Prefetch Size - Githubissues

atheriel / longears

The RabbitMQ client for R

https://atheriel.github.io/longears/

36 stars 9 forks source link

Prefetch Size #6

Closed PvanHengel closed 3 years ago

PvanHengel commented 4 years ago

Hi - Being that R is single threaded by default, and often we use queues to farm out batch work or long running work, i think it makes a lot of sense to allow the prefetch size to be changed from 50, which seems very high, especially as the unit of work grows. Totally understand the desire to keep many of the details hidden from the lower level api, which is great, but there should be a way to do this as an optional flag.

https://github.com/atheriel/longears/blob/268398f5936bf4ab4e64612a8bf9f3111ec6a7da/src/connection.h#L11

atheriel commented 4 years ago

Just to clarify, are you asking that it be possible to change the default (e.g. with a compile-time -DDEFAULT_PREFETCH_COUNT=1 flag), or that it be possible to change the count on a per-consumer basis?

Also, I'm very interested to hear what kind of workload you're running that this is causing issues for.

atheriel commented 4 years ago

To provide some additional context: this package uses 50 as the default because that's the number I've seen used in other clients.

My general understanding of RabbitMQ best practice at present is that (1) you never want to use the default unbounded prefetch count/size unless your consumers are stupidly fast; (2) for very consistent workloads you can carefully optimize throughput by picking "just-right" prefetch size and count values; otherwise, (3) you probably want something close to 50 or exactly 1 for true round-robin.

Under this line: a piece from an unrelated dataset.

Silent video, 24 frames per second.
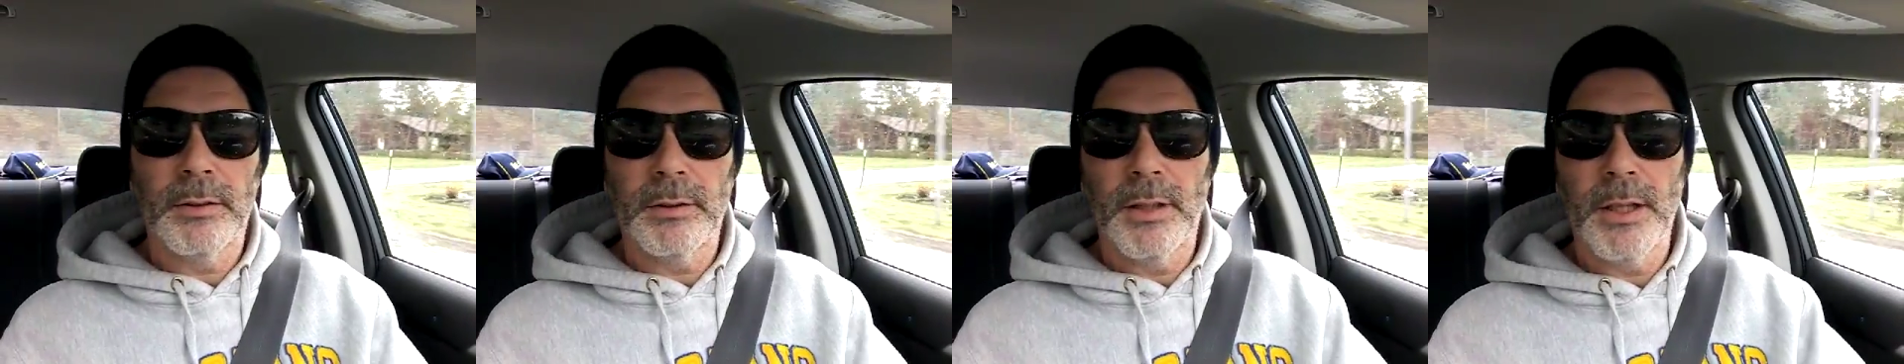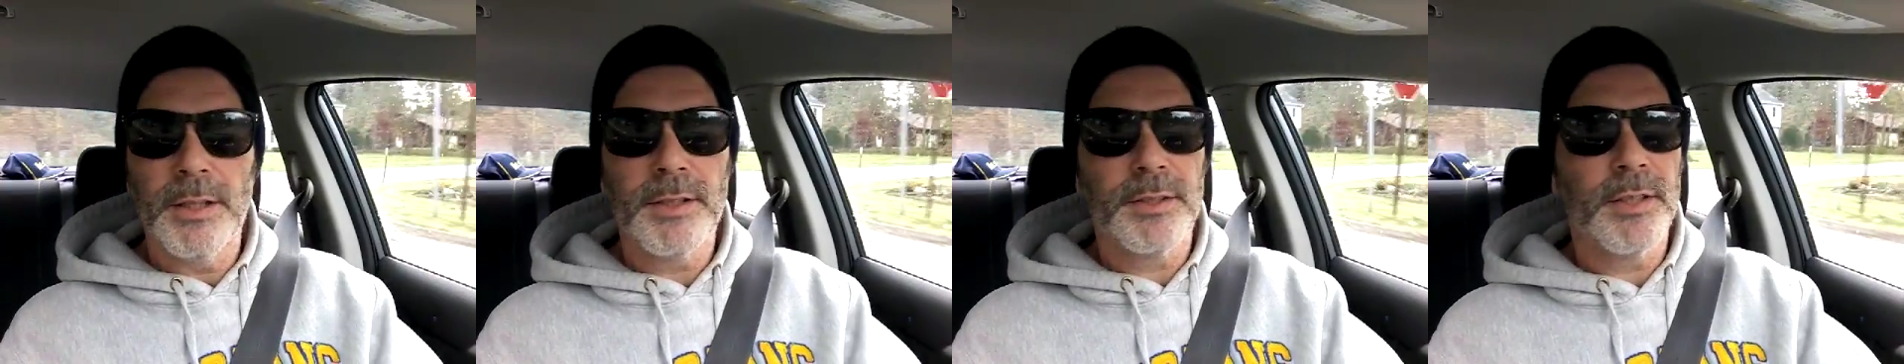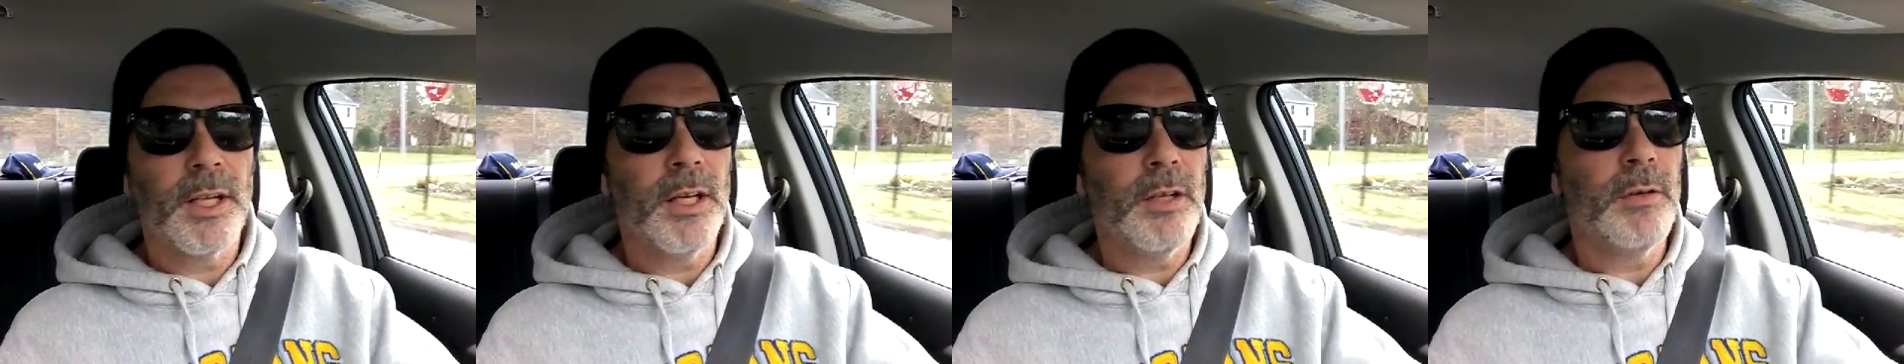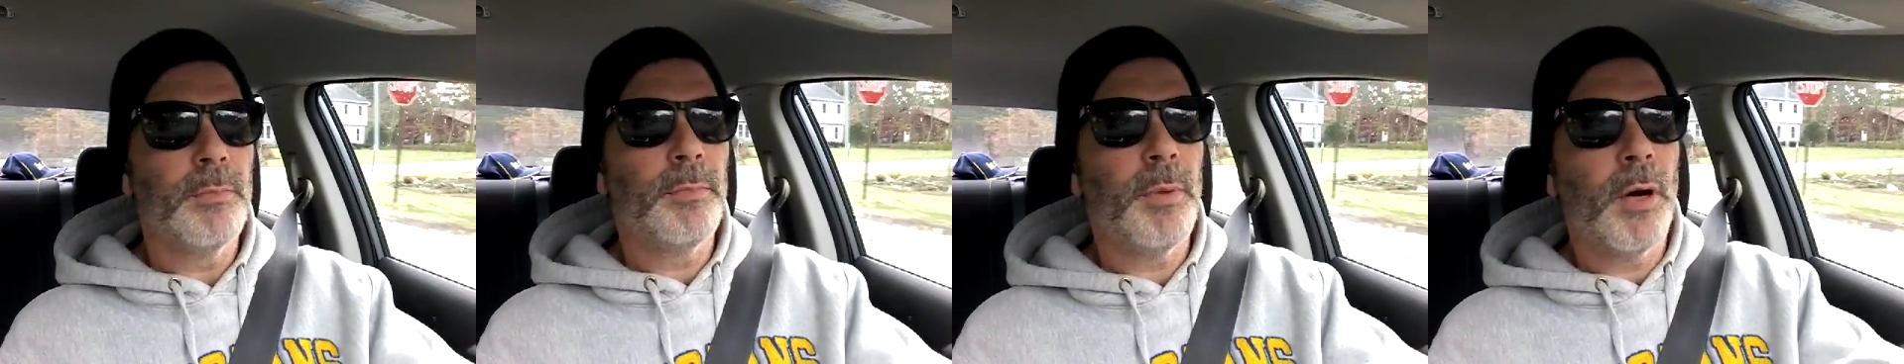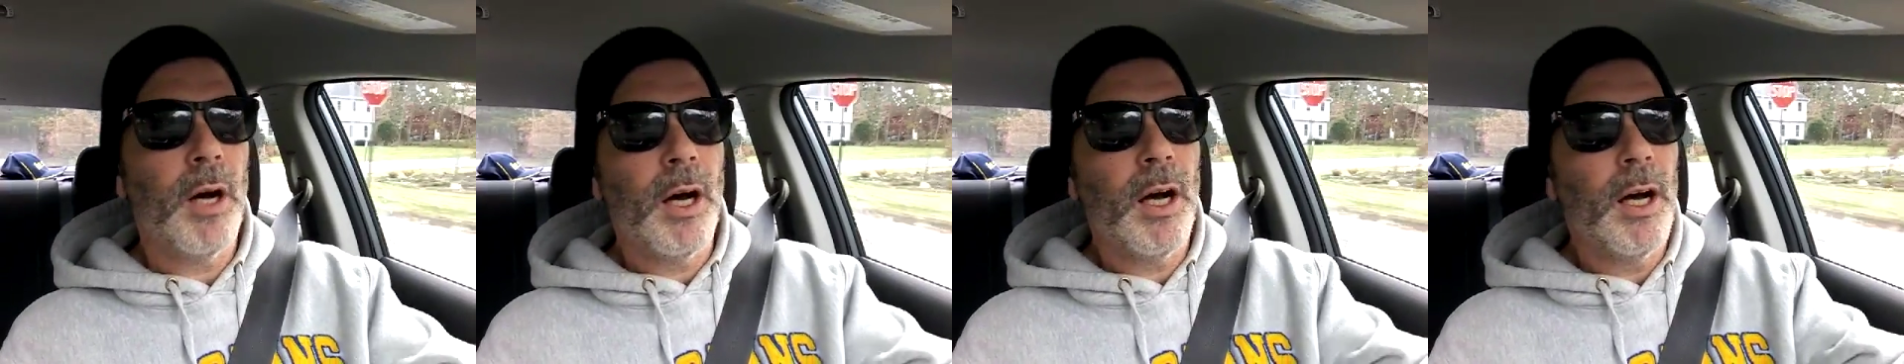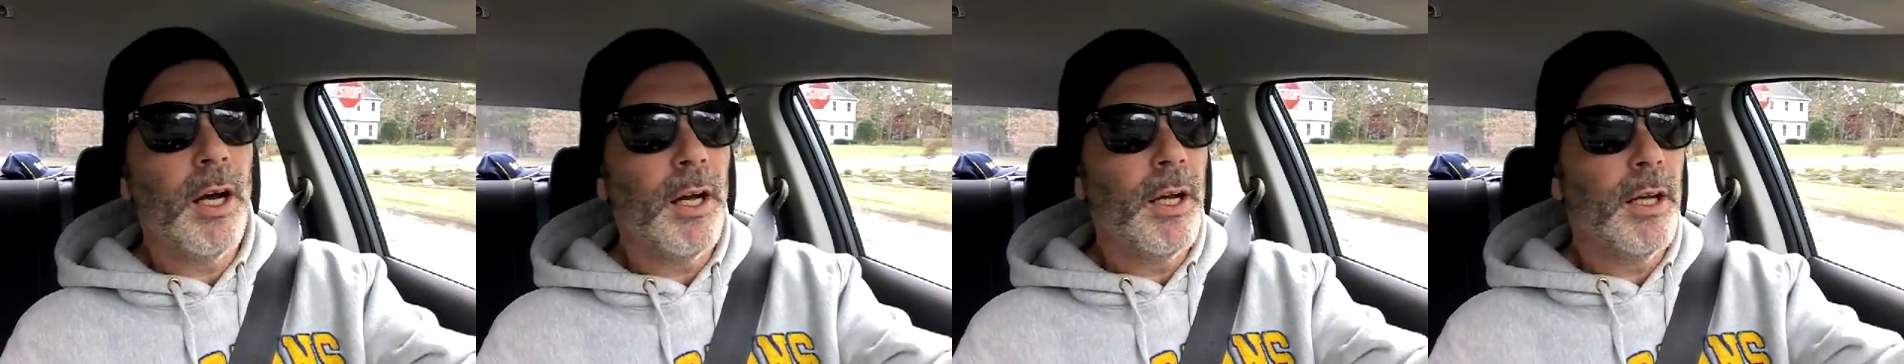let's say you
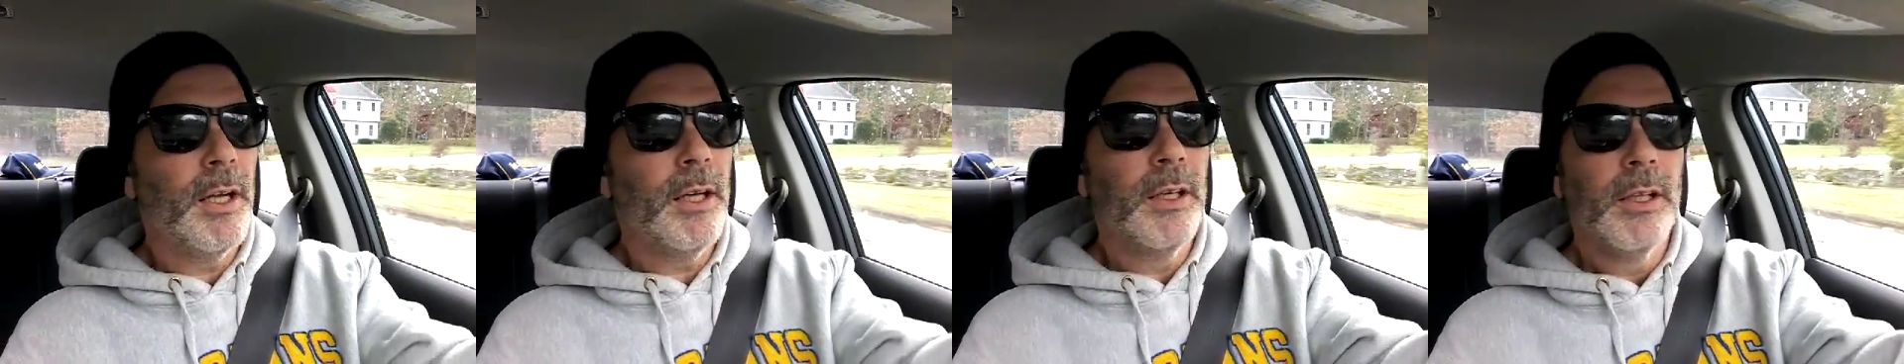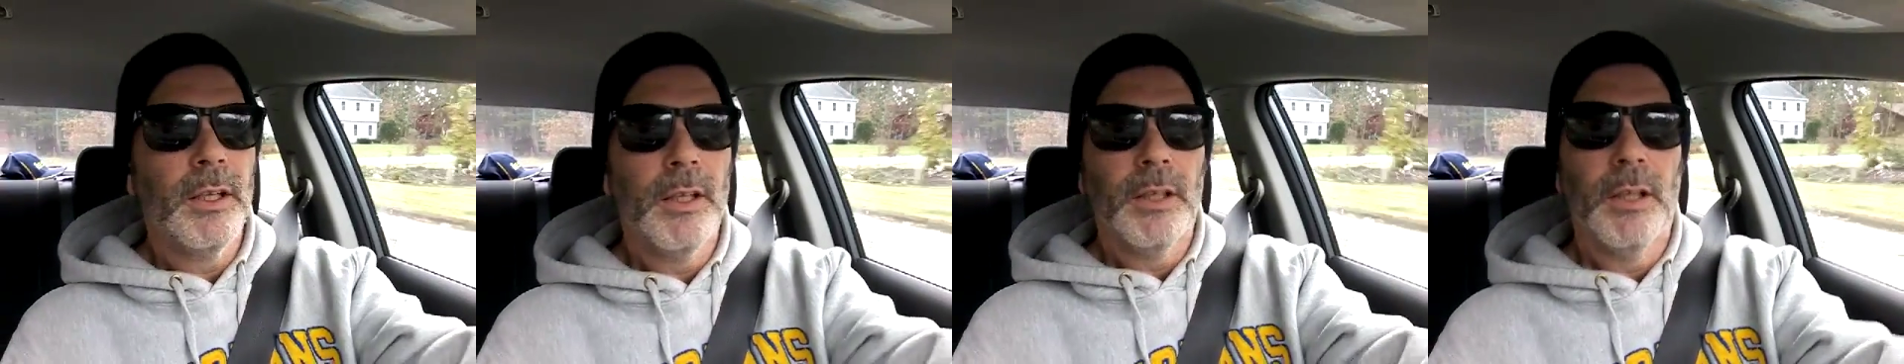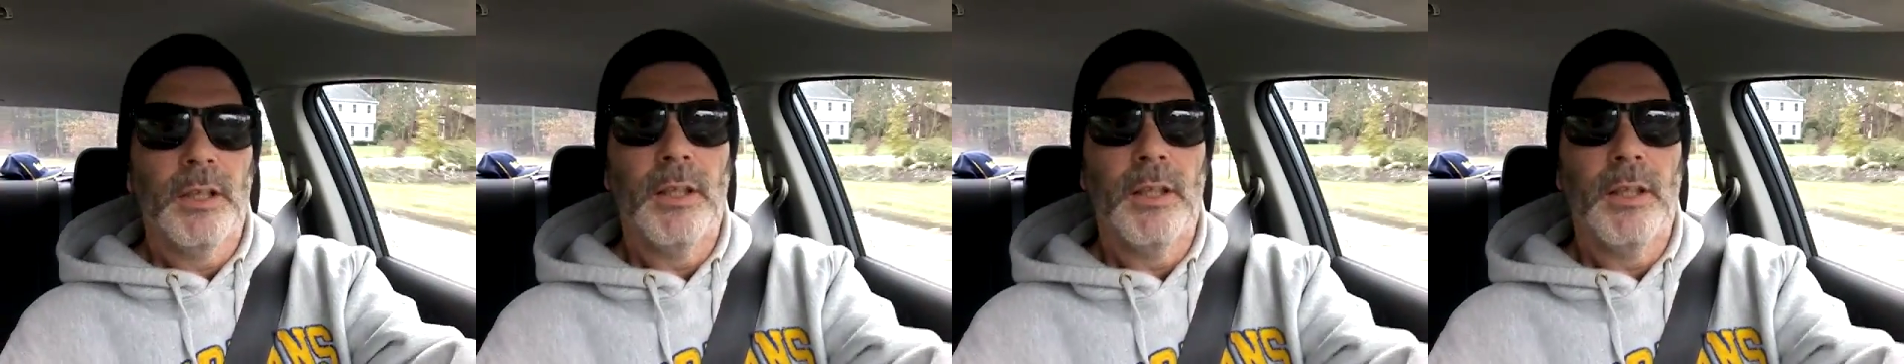buy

Using R makes (1) irrelevant and (2) suspect, so I'm guessing if you want something different than 50 you want exactly 1.

hampos commented 3 years ago

@atheriel Hey there and great job on the library.

Is it possible for exactly 1 support on a per-consumer basis? This is what makes the most sense for long-running work because we don't want a process to consume messages only to have them wait since it's already busy, and it removes the ability to scale by spawning more processes on demand when messages are piling up.